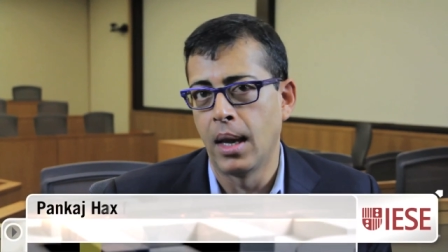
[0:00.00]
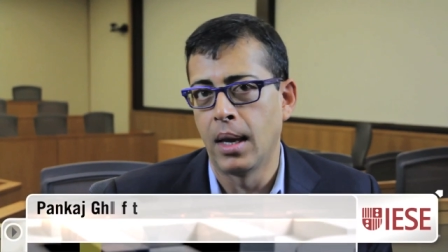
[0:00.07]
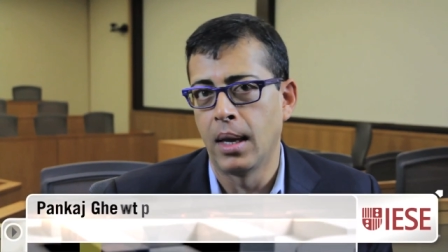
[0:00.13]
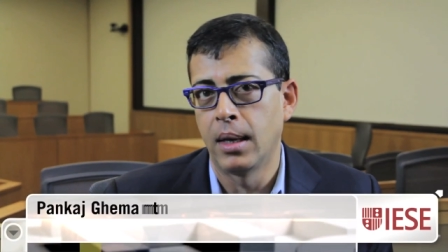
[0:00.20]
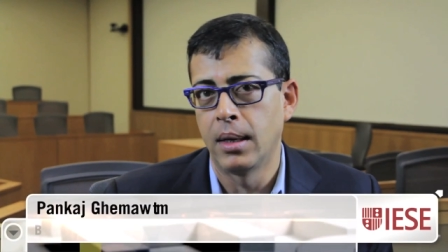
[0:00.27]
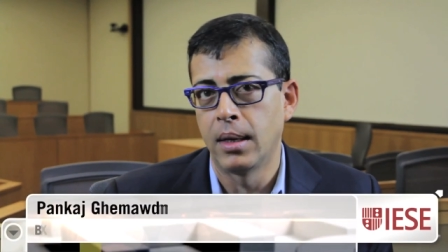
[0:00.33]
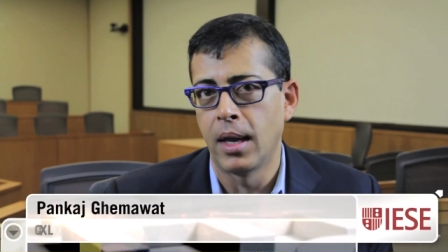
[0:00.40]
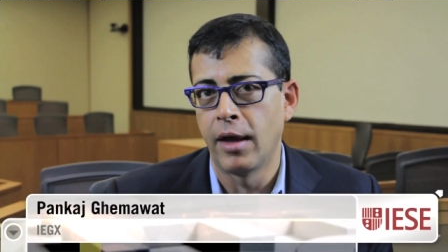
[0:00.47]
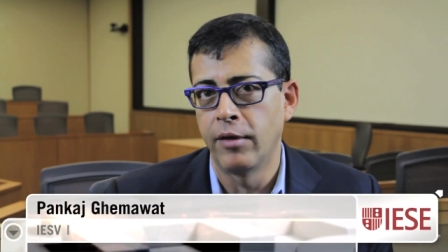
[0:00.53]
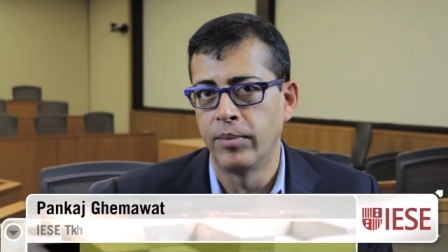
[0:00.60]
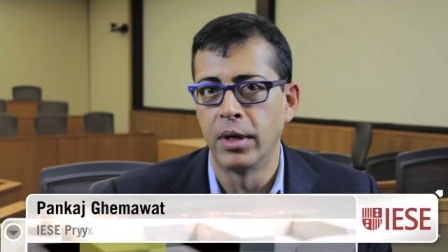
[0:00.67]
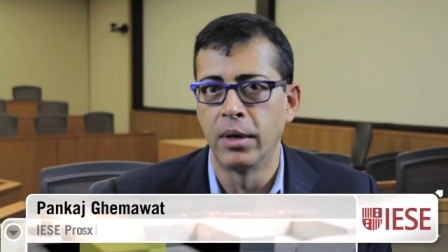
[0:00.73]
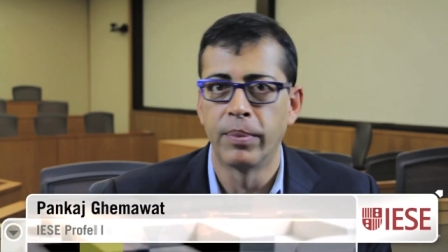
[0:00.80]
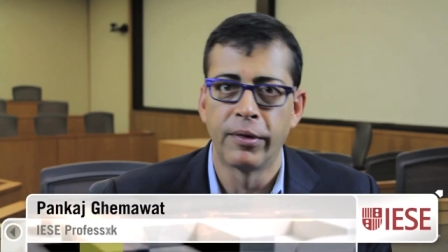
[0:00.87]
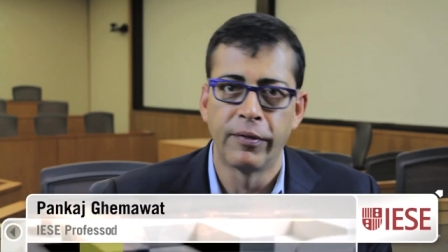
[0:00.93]
and
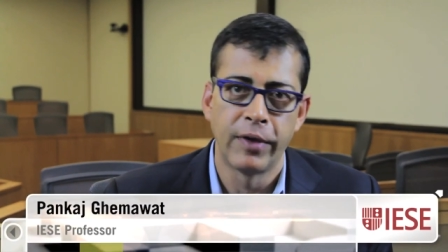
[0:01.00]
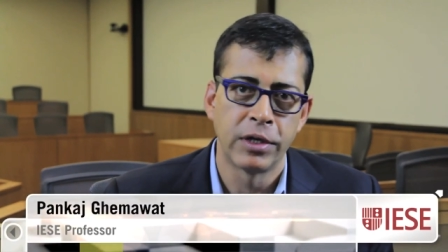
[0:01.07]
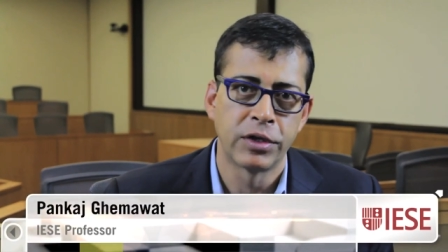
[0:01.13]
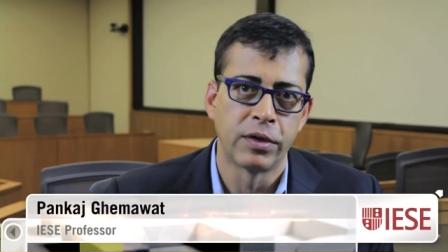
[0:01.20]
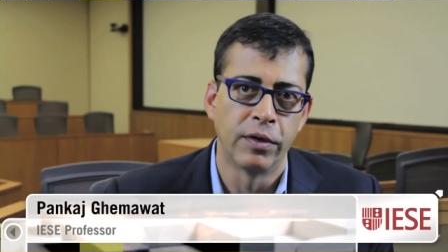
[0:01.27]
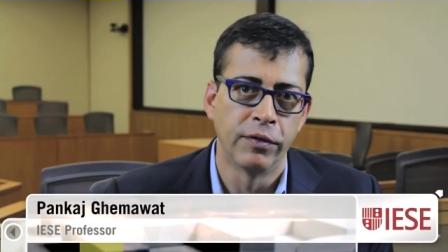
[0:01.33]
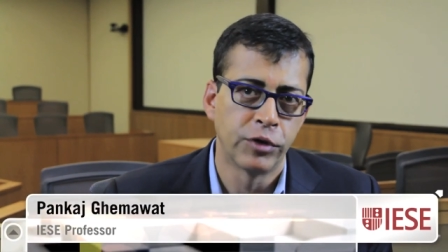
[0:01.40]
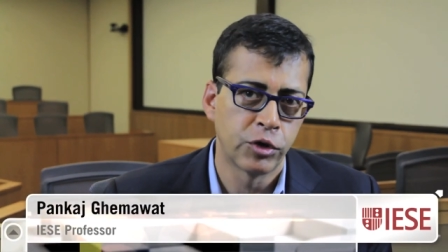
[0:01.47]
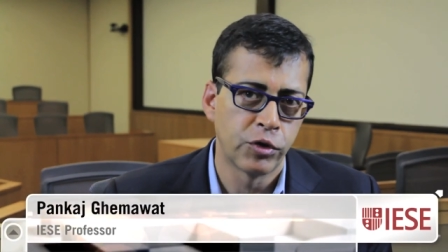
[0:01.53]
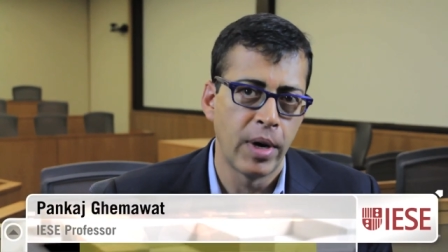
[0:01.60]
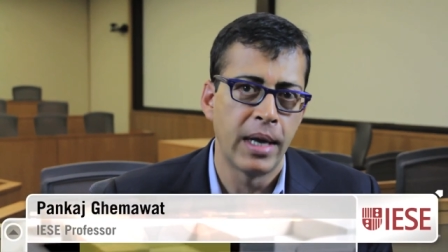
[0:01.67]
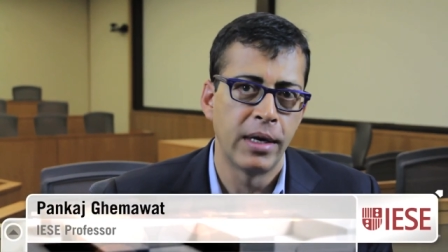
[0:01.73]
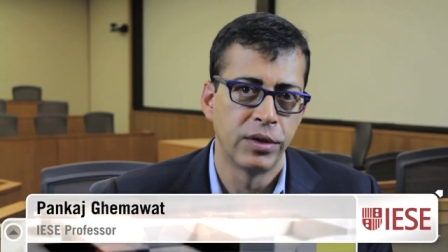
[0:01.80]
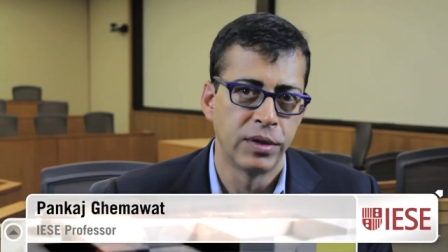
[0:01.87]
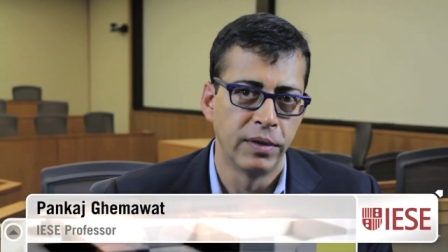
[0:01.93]
I've been a professor of
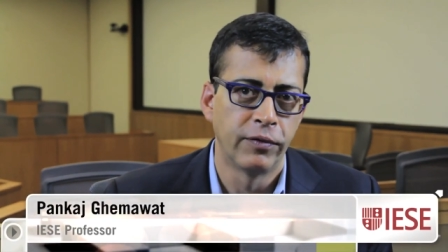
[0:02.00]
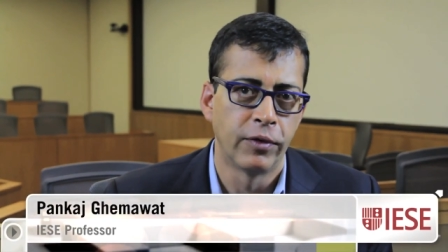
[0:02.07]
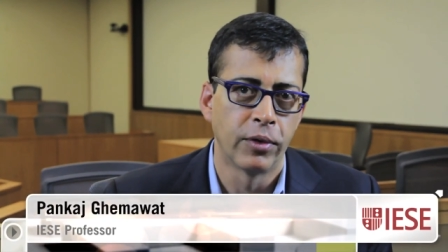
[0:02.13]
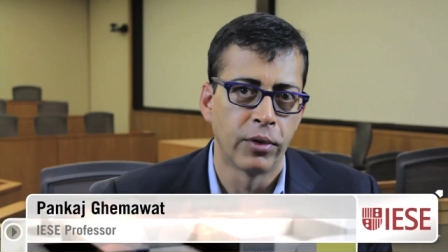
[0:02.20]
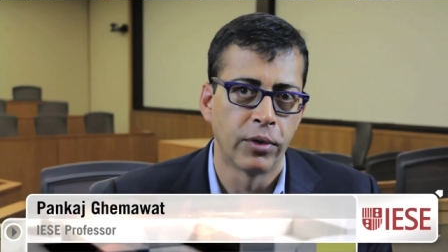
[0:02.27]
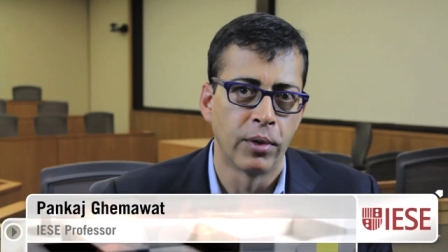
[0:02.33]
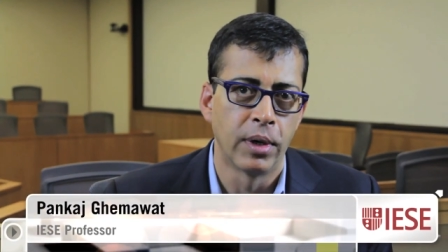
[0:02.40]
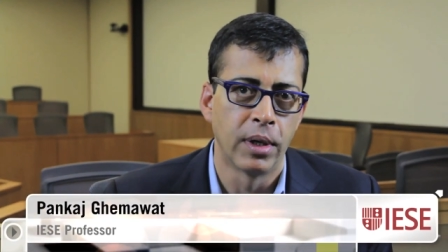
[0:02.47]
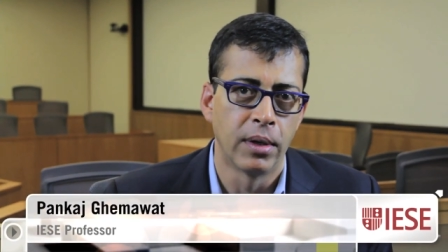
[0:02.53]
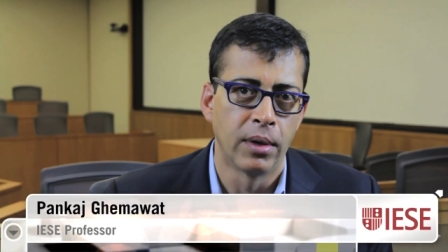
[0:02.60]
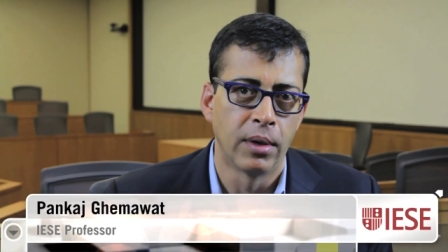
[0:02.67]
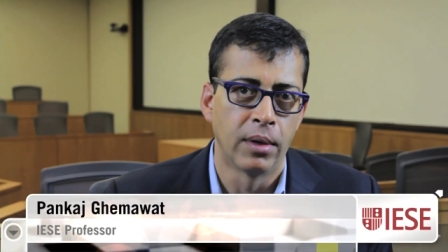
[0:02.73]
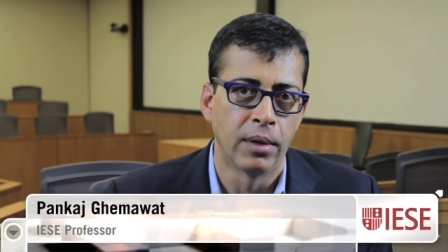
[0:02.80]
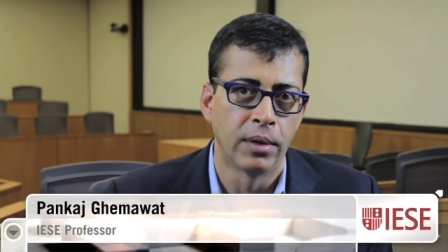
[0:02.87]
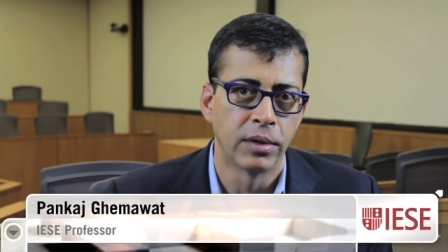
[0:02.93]
strategy for 30
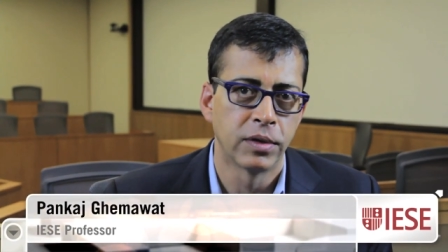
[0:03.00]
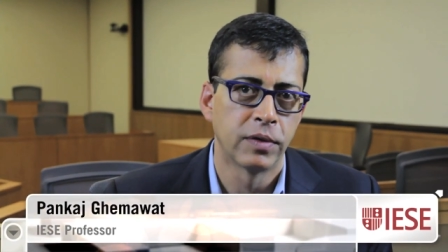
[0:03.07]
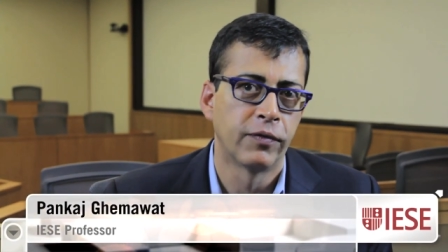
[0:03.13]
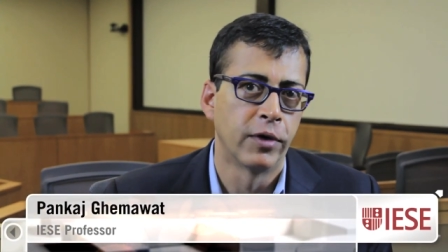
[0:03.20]
years,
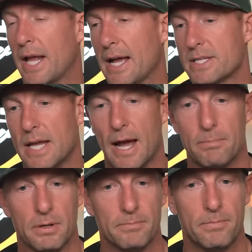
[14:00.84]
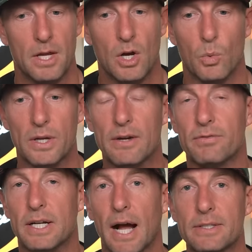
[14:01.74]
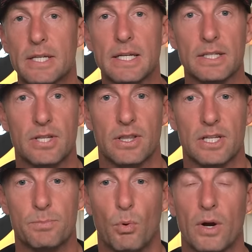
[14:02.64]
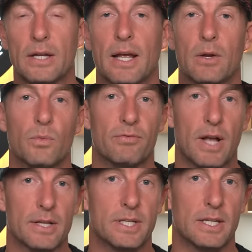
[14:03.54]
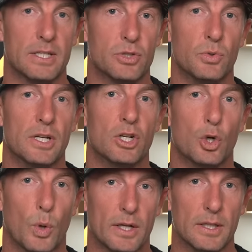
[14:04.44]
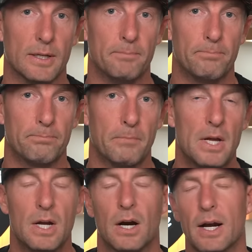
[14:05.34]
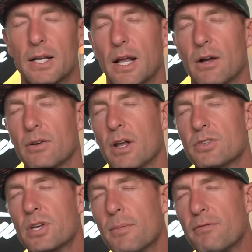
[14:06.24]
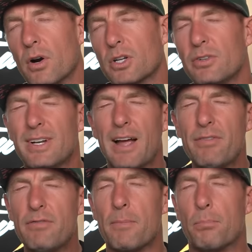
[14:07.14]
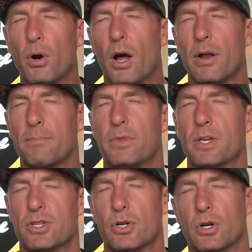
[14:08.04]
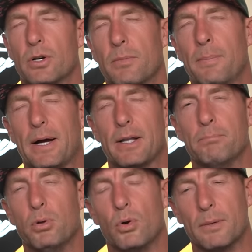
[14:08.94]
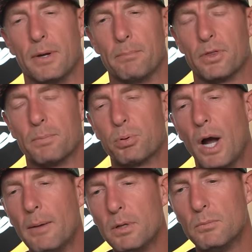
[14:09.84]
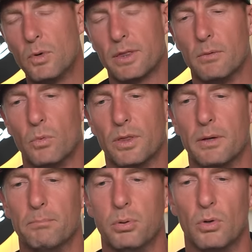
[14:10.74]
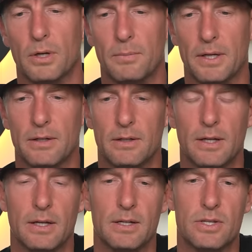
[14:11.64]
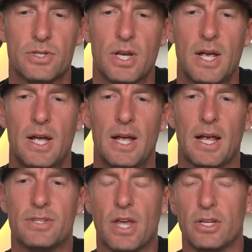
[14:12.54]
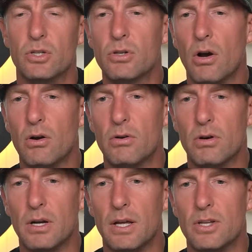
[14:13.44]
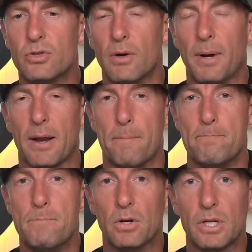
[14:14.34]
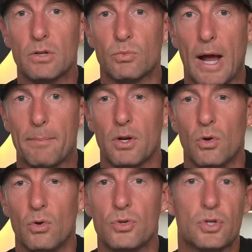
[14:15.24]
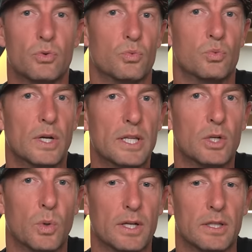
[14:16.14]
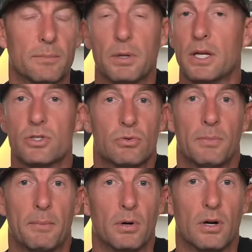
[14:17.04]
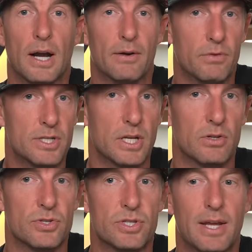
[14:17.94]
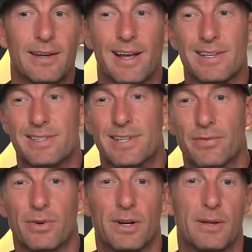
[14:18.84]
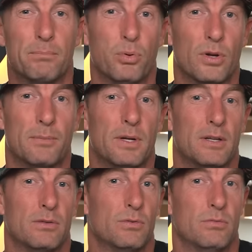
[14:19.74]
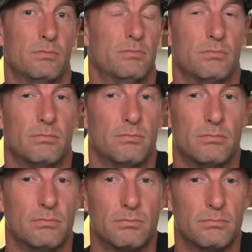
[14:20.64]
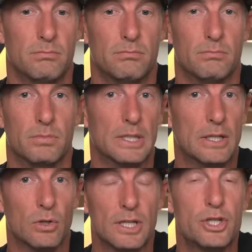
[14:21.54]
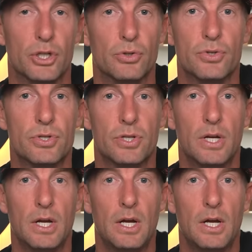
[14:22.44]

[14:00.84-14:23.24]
what has to happen. We have got to get to this point and we've got to get to it quickly. All right. Now, now some have argued, and I've even brought up this term about employment, but the problem with it with employment is, is that you go into about a million rabbit holes really quickly. Because remember, every single state has different employment legal issues.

# The problem
Full transcription of the material, exact in every line, without images.

# Exercise response
[0:00.00]
[0:00.07]
[0:00.13]
[0:00.20]
[0:00.27]
[0:00.33]
[0:00.40]
[0:00.47]
[0:00.53]
[0:00.60]
[0:00.67]
[0:00.73]
[0:00.80]
[0:00.87]
[0:00.93]
and
[0:01.00]
[0:01.07]
[0:01.13]
[0:01.20]
[0:01.27]
[0:01.33]
[0:01.40]
[0:01.47]
[0:01.53]
[0:01.60]
[0:01.67]
[0:01.73]
[0:01.80]
[0:01.87]
[0:01.93]
I've been a professor of
[0:02.00]
[0:02.07]
[0:02.13]
[0:02.20]
[0:02.27]
[0:02.33]
[0:02.40]
[0:02.47]
[0:02.53]
[0:02.60]
[0:02.67]
[0:02.73]
[0:02.80]
[0:02.87]
[0:02.93]
strategy for 30
[0:03.00]
[0:03.07]
[0:03.13]
[0:03.20]
years,
[14:00.84]
[14:01.74]
[14:02.64]
[14:03.54]
[14:04.44]
[14:05.34]
[14:06.24]
[14:07.14]
[14:08.04]
[14:08.94]
[14:09.84]
[14:10.74]
[14:11.64]
[14:12.54]
[14:13.44]
[14:14.34]
[14:15.24]
[14:16.14]
[14:17.04]
[14:17.94]
[14:18.84]
[14:19.74]
[14:20.64]
[14:21.54]
[14:22.44]

[14:00.84-14:23.24]
what has to happen. We have got to get to this point and we've got to get to it quickly. All right. Now, now some have argued, and I've even brought up this term about employment, but the problem with it with employment is, is that you go into about a million rabbit holes really quickly. Because remember, every single state has different employment legal issues.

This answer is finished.